A STUDENT has had his Durham University place withdrawn following an investigation into “utterly abhorrent” comments made on social media.
An inquiry was launched after it came to light that wealthy prospective freshers supposedly planned to hold a competition to have sex with the poorest student they could find.
Screenshots from various online chats, thought to involve teenagers who are due to start their studies this month, were shared on the Overheard at Durham Uni Facebook page.
One commented to the group: “Have I told you about the posh lads competing on f****** the poorest girl.”
Another wrote George Floyd, the black man who died during his arrest by white police officers in the US, “had it coming”.
Following the university’s investigation which involved a lawyer and an ex-police officer, one student has had his place at Durham withdrawn.
The police have been informed about others using pseudonyms to pose as undergraduates while trying to sell tickets to non-existent events.
Jeremy Cook, pro-vice-chancellor with responsibility for colleges and student experience, said: “Recently Durham University was made aware of some utterly abhorrent comments on social media purported to have been posted by Durham students.
“As we said at the time, we condemn the content and behaviour demonstrated in these social media posts, which is entirely unacceptable and violates the values and behaviours that we uphold as a University community.”
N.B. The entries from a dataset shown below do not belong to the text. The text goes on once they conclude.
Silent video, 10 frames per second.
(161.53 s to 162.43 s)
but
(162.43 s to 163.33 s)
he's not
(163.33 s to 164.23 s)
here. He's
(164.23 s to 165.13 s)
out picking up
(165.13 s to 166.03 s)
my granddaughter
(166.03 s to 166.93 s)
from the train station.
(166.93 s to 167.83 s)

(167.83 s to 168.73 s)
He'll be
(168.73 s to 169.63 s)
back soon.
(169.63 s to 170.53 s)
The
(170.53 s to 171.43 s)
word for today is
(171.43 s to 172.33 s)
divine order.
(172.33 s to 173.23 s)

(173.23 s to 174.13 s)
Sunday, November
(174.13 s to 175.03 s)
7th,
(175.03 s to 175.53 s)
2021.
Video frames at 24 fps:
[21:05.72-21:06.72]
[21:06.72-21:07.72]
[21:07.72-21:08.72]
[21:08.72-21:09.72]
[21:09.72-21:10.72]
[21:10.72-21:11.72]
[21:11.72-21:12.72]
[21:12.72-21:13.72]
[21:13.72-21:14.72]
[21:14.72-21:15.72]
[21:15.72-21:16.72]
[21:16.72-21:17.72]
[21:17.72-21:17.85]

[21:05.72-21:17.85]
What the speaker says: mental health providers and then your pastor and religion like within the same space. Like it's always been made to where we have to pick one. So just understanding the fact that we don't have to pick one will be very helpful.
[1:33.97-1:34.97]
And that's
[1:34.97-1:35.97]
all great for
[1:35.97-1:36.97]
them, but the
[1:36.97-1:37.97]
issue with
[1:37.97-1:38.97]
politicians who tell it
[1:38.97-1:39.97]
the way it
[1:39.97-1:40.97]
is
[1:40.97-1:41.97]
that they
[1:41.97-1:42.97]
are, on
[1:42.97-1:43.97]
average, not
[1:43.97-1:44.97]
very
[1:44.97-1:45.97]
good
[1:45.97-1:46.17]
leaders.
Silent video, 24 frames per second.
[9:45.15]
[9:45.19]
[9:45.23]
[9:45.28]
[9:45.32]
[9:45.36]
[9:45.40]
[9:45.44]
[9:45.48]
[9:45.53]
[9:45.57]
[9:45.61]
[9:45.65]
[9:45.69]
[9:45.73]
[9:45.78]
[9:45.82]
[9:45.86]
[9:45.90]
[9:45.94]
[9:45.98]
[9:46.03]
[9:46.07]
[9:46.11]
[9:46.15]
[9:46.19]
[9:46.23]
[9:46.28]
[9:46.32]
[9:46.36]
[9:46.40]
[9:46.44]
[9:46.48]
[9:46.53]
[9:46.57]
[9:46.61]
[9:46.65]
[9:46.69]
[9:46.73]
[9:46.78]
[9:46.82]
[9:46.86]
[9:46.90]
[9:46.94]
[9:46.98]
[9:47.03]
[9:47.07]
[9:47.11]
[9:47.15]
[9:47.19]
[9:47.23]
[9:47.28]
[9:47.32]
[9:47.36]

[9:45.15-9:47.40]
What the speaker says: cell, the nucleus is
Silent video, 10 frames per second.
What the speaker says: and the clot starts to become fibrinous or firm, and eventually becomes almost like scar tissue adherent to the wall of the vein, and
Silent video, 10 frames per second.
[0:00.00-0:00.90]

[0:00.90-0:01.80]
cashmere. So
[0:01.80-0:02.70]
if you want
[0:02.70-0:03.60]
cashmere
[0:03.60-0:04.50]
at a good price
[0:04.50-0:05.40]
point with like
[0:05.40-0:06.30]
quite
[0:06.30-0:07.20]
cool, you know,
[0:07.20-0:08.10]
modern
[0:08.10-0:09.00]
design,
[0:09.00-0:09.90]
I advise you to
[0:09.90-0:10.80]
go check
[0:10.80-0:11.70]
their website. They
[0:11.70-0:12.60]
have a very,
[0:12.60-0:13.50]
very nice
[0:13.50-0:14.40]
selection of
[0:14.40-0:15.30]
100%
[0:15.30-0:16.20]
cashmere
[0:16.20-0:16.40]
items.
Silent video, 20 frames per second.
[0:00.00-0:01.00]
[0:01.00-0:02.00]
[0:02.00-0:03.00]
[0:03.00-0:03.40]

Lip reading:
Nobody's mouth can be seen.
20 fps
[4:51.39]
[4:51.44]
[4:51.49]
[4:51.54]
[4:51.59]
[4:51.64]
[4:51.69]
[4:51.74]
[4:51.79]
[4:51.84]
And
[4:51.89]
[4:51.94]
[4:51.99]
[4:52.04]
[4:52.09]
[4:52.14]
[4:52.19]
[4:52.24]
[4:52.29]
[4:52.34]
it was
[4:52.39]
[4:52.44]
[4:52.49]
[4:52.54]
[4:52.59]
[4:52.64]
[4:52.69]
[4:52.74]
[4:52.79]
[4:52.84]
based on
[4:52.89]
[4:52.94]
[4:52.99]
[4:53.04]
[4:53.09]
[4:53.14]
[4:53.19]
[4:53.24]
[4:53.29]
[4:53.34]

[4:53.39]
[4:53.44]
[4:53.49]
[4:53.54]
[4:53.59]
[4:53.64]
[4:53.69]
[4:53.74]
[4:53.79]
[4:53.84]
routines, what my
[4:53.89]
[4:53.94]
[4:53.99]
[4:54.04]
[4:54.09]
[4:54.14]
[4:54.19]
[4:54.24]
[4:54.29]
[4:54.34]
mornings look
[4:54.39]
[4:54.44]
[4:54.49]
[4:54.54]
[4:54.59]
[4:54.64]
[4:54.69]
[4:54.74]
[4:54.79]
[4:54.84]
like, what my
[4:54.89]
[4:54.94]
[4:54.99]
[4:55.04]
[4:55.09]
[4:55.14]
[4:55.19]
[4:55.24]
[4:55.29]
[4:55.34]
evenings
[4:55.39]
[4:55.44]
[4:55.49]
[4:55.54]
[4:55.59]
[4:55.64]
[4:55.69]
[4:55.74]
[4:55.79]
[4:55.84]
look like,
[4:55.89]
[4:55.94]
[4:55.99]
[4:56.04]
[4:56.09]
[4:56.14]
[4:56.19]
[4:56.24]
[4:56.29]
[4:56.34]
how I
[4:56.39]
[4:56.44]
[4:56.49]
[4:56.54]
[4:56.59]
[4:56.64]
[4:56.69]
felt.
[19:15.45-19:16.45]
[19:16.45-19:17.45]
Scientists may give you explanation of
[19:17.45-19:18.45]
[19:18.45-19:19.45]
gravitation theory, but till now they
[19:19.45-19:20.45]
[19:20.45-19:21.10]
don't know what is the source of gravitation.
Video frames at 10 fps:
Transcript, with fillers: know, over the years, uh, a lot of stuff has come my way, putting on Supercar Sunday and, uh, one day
He added: “As a result of this investigation, which was conducted under the University’s Admissions Policy, one male who was due to begin studying at Durham University next month has, in accordance with the terms of their offer, had their offer withdrawn.
“This was due to his behaviour falling short of the values we uphold, as reflected in our regulations.”
Mr Cook said two others were found not to have broken the rules and can start their studies, while others were investigated and were found not to have any association with the university.
He added: “However, our investigation also found evidence of individuals seemingly acting under pseudonyms, falsely claiming to be Durham University students and instigating social media conversations in order to fraudulently sell tickets for non-existent student events, including during Induction Week.
“We find this behaviour deeply concerning and have reported our concerns to the police.”
He said investigations were continuing into other comments.